## Work to be completed
Line by line, the data below should be set down unchanged, with images excluded.

Collected data entries
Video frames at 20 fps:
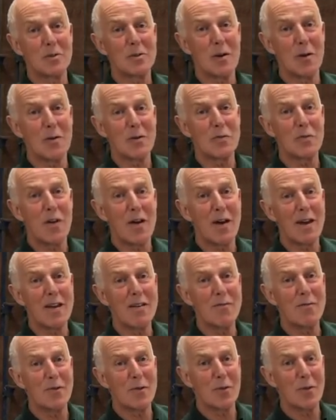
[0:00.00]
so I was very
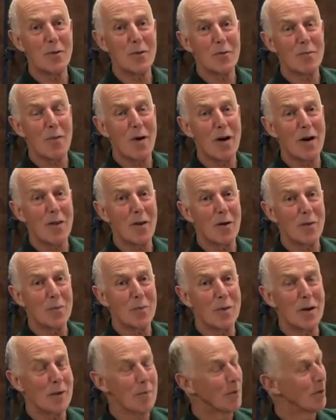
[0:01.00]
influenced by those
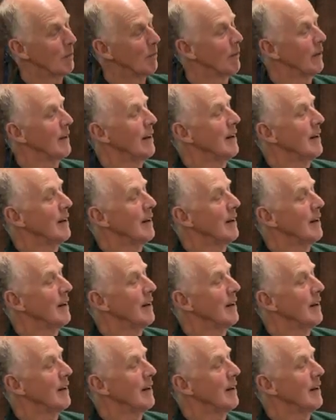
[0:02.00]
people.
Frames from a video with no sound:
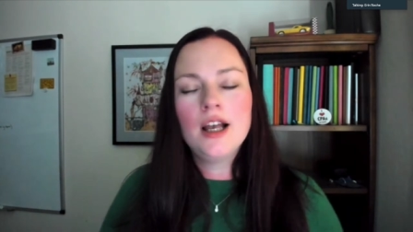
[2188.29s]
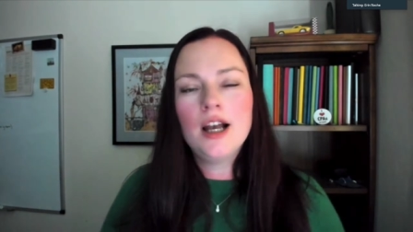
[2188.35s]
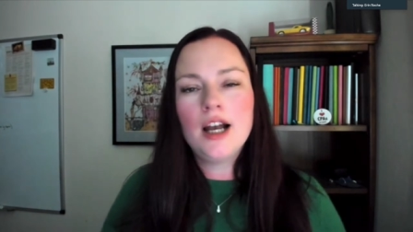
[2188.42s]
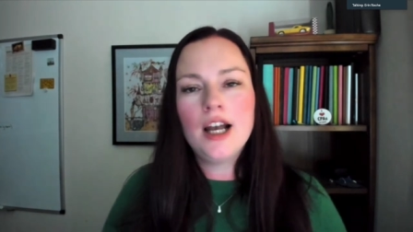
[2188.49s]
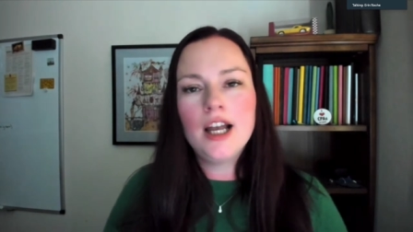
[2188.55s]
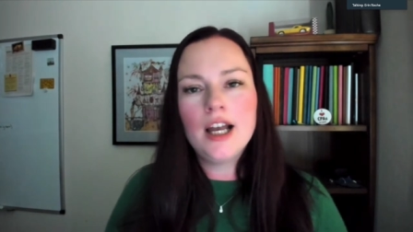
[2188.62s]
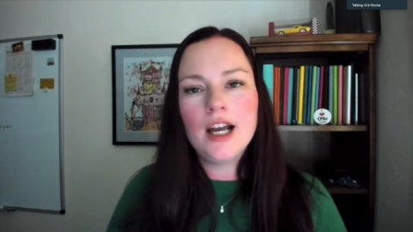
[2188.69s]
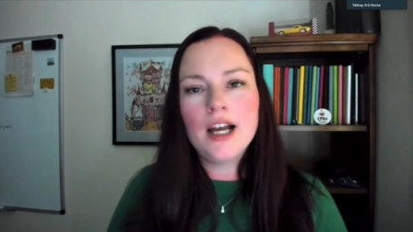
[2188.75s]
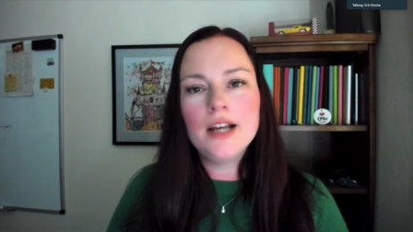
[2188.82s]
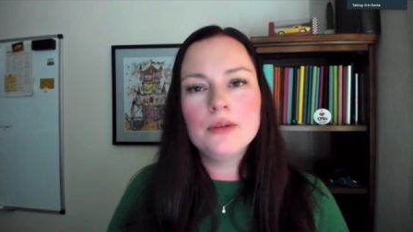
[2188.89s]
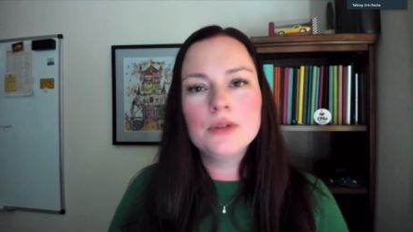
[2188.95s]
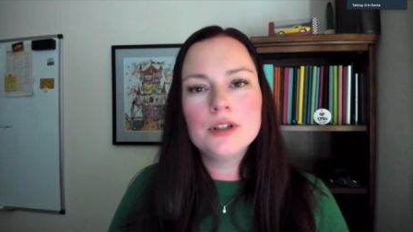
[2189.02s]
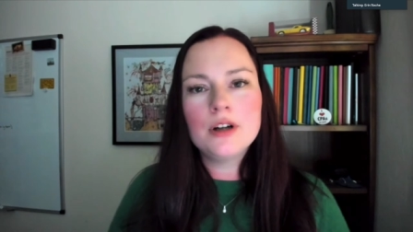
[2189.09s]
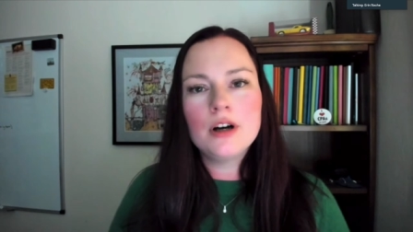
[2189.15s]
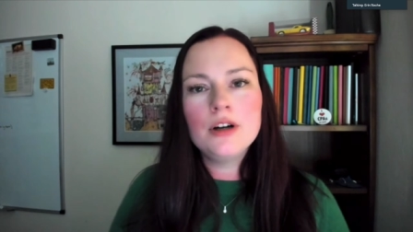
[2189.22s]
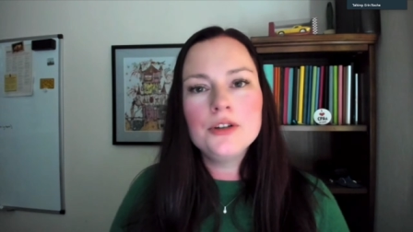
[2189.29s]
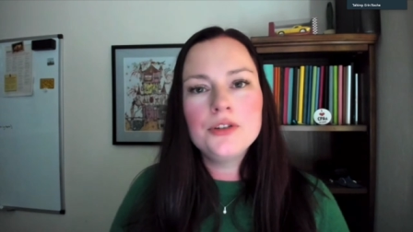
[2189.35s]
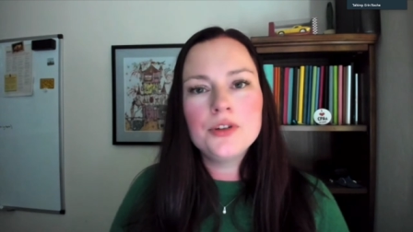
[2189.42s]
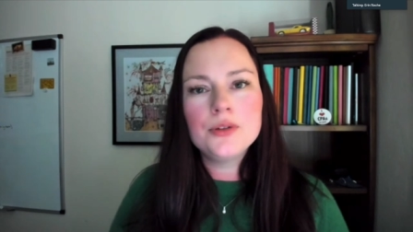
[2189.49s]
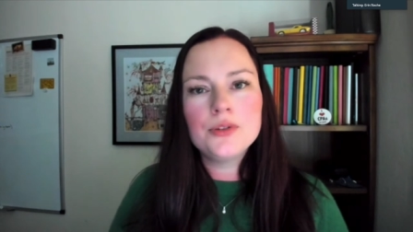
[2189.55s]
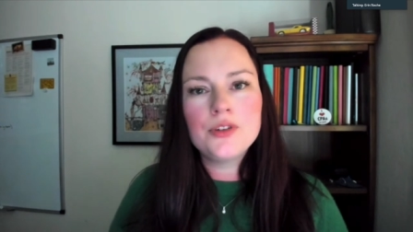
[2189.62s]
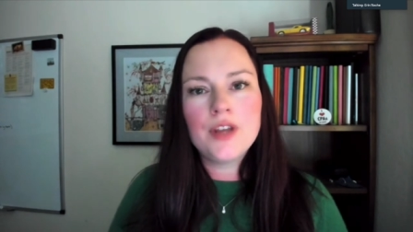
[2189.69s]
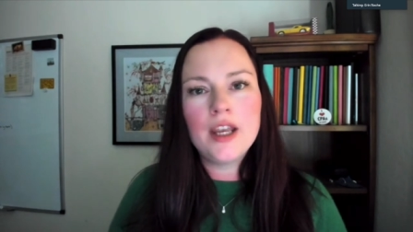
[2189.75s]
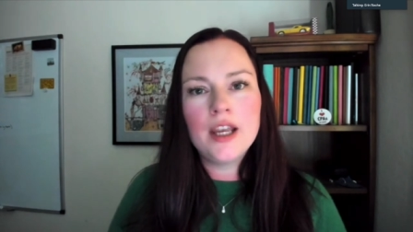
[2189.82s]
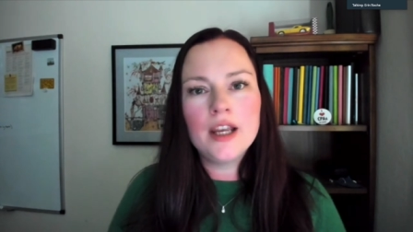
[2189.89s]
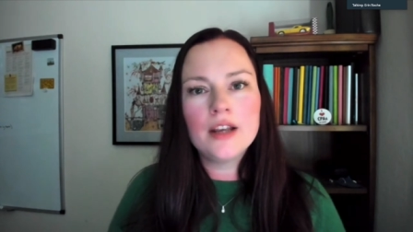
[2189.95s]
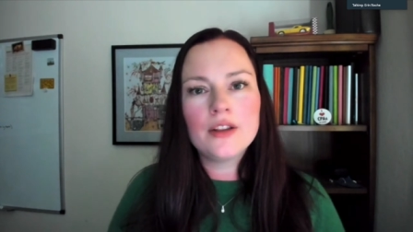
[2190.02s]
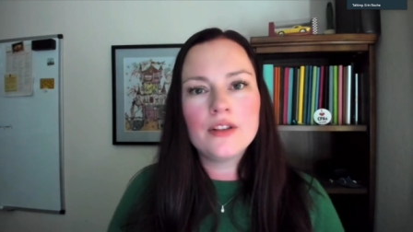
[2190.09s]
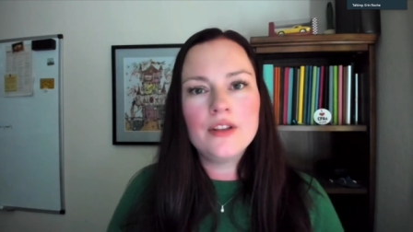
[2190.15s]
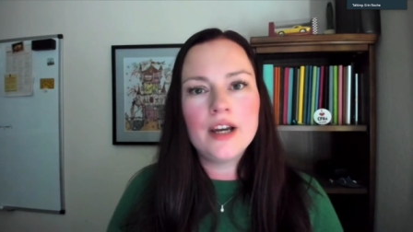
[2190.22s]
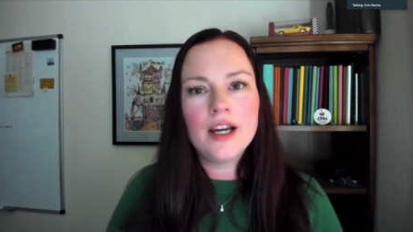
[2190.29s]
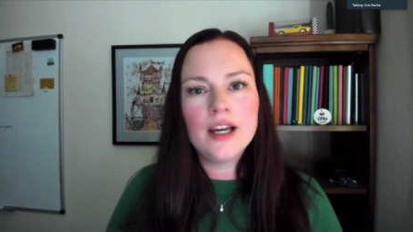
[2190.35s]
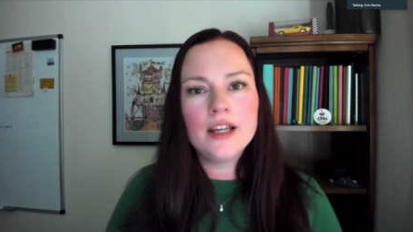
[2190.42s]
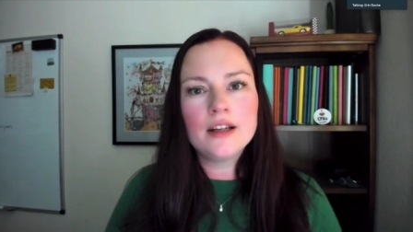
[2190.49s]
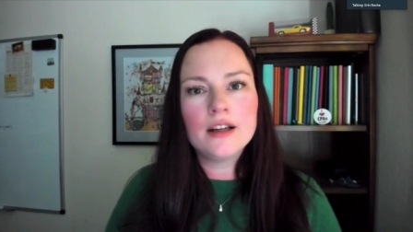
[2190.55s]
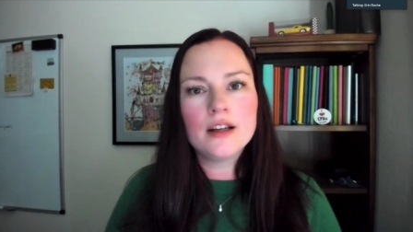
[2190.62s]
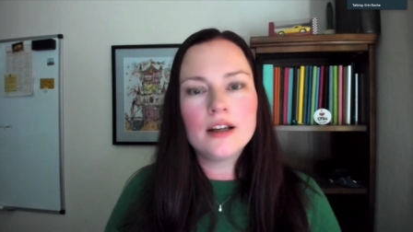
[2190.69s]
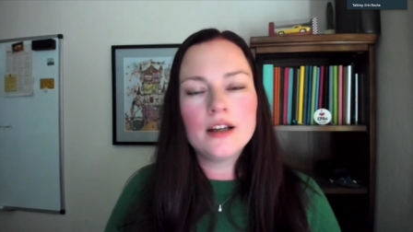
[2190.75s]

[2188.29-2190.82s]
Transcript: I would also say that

## Task result
Video frames at 20 fps:
[0:00.00]
so I was very
[0:01.00]
influenced by those
[0:02.00]
people.
Frames from a video with no sound:
[2188.29s]
[2188.35s]
[2188.42s]
[2188.49s]
[2188.55s]
[2188.62s]
[2188.69s]
[2188.75s]
[2188.82s]
[2188.89s]
[2188.95s]
[2189.02s]
[2189.09s]
[2189.15s]
[2189.22s]
[2189.29s]
[2189.35s]
[2189.42s]
[2189.49s]
[2189.55s]
[2189.62s]
[2189.69s]
[2189.75s]
[2189.82s]
[2189.89s]
[2189.95s]
[2190.02s]
[2190.09s]
[2190.15s]
[2190.22s]
[2190.29s]
[2190.35s]
[2190.42s]
[2190.49s]
[2190.55s]
[2190.62s]
[2190.69s]
[2190.75s]

[2188.29-2190.82s]
Transcript: I would also say that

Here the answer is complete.